15 The inner will to remain cannot be decisive on its own; it must be made recognizable externally (in accordance with the principle of trust). Consequently, residence cannot be established by a mere declaration of intent. Rather, objectively recognizable elements are required to ensure that this declaration of intent can actually be followed. It is even conceivable that a domicile is established against the will of the person if, on the basis of created facts, the appearance of an intention to remain permanently clearly arises. This is because the will to establish residence is not necessarily congruent with the intention of permanent residence required by law. The motive for a person's residence in a state is fundamentally irrelevant to the concept of domicile.
16 It is also questionable to what period of time the intention to remain must refer. When the law speaks of "permanent" residence, it means nothing other than "not merely temporary". Even a short stay can in principle fulfill the subjective element, if the externally recognizable elements indicate the establishment of a center of life, i.e. the intensity of the relationship to a certain place is sufficiently strong. Thus, if there is a prospect of a long or continuous stay, residence will generally be affirmed, irrespective of the duration that has already taken place. But also a temporary intention can be sufficient, provided that the center of life is effectively relocated for this period of time. In the final analysis, the intensity of the relationship to a certain place, as it is recognizable from the outside, is decisive. As a rule, the subjective element can be located where the family interests and ties are most strongly localized. However, there may be exceptions to this rule if other indications prevail (N 17 ff.).
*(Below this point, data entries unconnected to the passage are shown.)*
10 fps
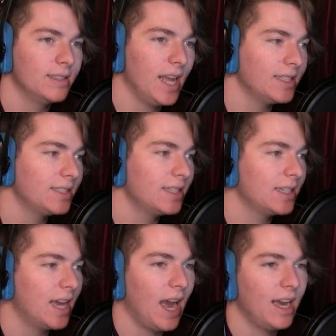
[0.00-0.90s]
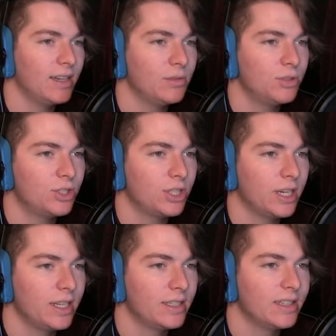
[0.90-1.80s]
That's the guy whose
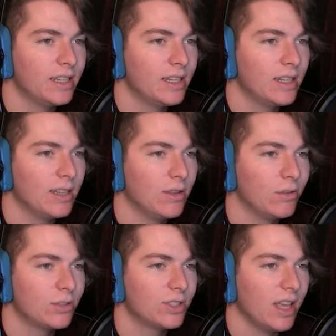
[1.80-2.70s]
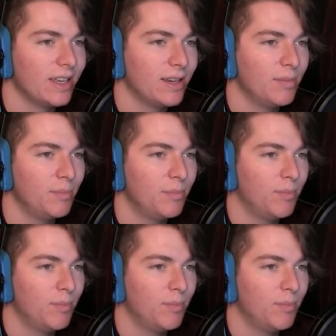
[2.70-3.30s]
chin looks like a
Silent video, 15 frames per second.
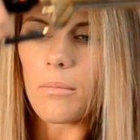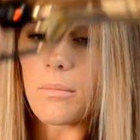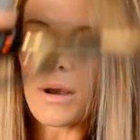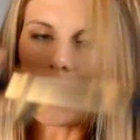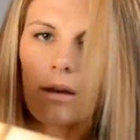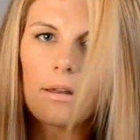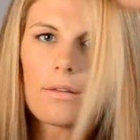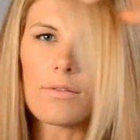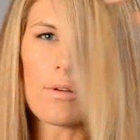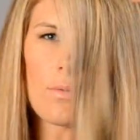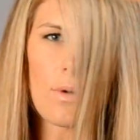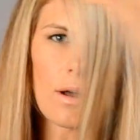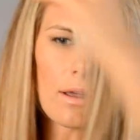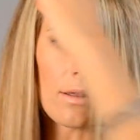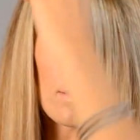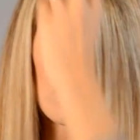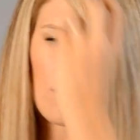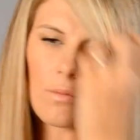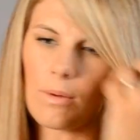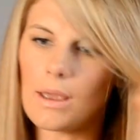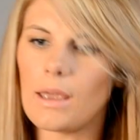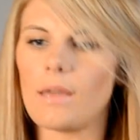But if you want a
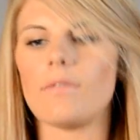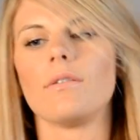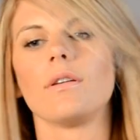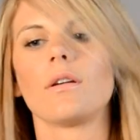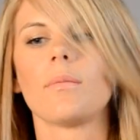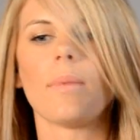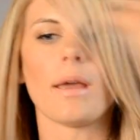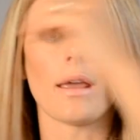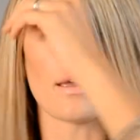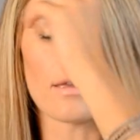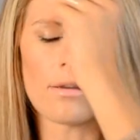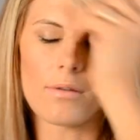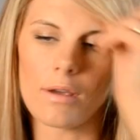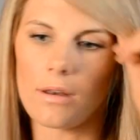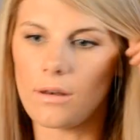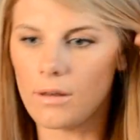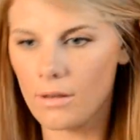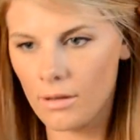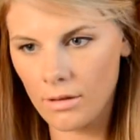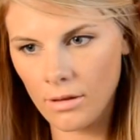little wave in your bang, you can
3. Indications for the assessment of domicile
17 The doctrine as well as the case law contains a large number of indications which can be decisive in the localization of the domicile. The approaches from the case law should only serve as a guideline. A case-by-case assessment must always be made, taking into account all relevant, externally recognizable circumstances. The indications on which recourse may be had are in principle identical to those under Art. 23 CC. Nevertheless, the differences between the domicile definitions of the CC and the IPRG must be taken into account.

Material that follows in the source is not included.